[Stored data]
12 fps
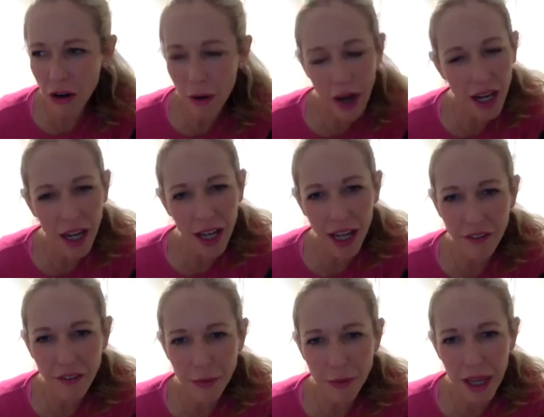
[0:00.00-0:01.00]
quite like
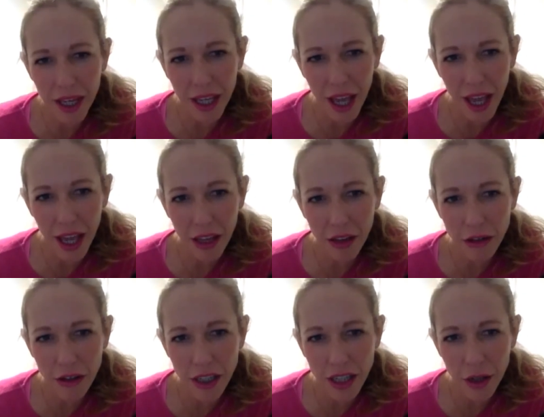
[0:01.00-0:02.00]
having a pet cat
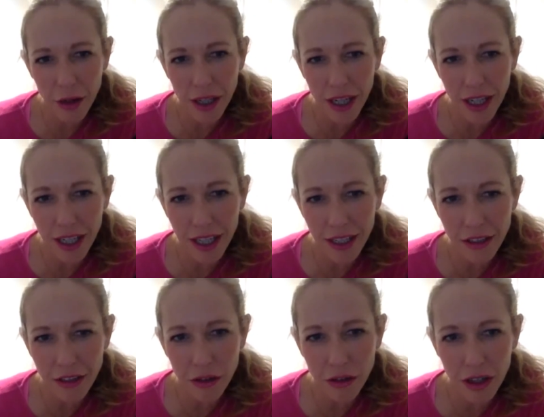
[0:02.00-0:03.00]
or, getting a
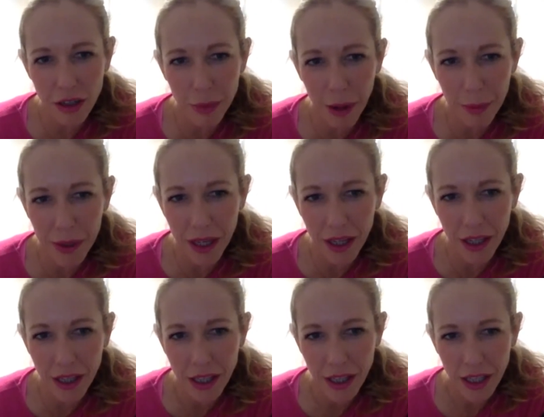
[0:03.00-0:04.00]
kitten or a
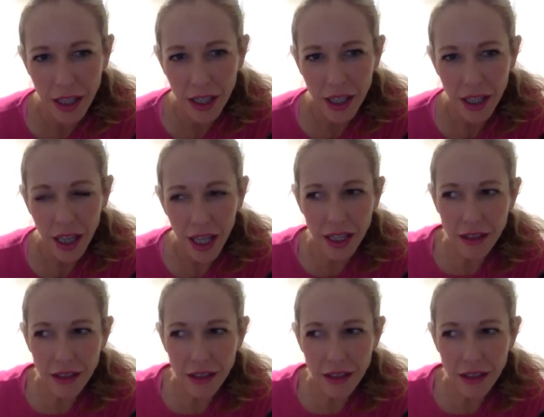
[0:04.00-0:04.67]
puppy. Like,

> **Work task**: The records above should be retyped in full and exactly; omit the pictures.

> **Solution for this problem**:
12 fps
[0:00.00-0:01.00]
quite like
[0:01.00-0:02.00]
having a pet cat
[0:02.00-0:03.00]
or, getting a
[0:03.00-0:04.00]
kitten or a
[0:04.00-0:04.67]
puppy. Like,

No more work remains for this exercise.